The term data quality is used to describe the correctness, reliability, and usability of datasets. Data scientists and business analysts often determine the quality of a dataset by its trustworthiness and completeness. But what information might be needed to differentiate between good vs bad data? How quickly can data quality issues be identified and explored? More importantly, how can metadata enable data scientists to make better sense of the high volume of data within their organization from a variety of data sources?
To maximize the usefulness of datasets for data-intensive applications, it is critical that metadata is collected, maintained, and shared across the organization. The investment in metadata enables: Data lineage, Data governance, and Data discovery.

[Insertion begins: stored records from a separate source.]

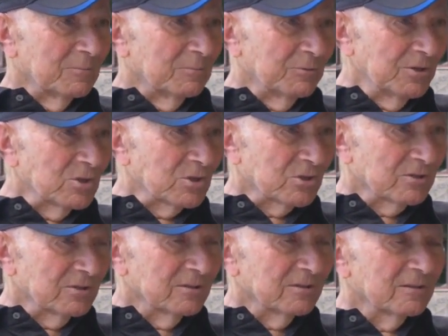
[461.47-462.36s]
the
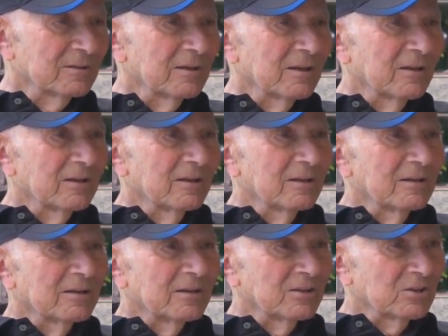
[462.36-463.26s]
priest
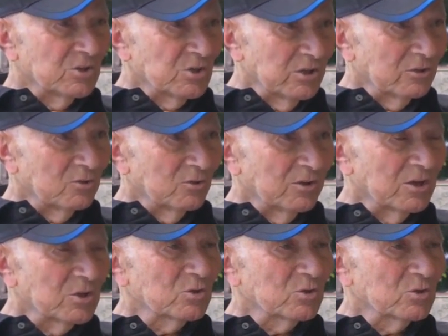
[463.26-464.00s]
in the synagogue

Machine Learning (ML) jobs, just another type of data-intensive application, would benefit from metadata as well. But unlike most software projects which use established tools for maintaining quality, ML projects have fewer safeguards to prevent defects. Marquez helps fill the tooling gap available for ML jobs by tracking the relationships between training jobs, input datasets, and ML models. Marquez also links the different variations of training jobs which can grow wildly due to experimentation and hyperparameter optimization. Data lineage tracking in Marquez also reveals unexpected changes in upstream data dependencies which can harm model performance and be time consuming to debug.
In this talk, we introduce Marquez: an open source metadata service for the collection, aggregation, and visualization of a data ecosystem’s metadata. We will demonstrate how metadata management with Marquez helps maintain high model performance and prevent quality issues.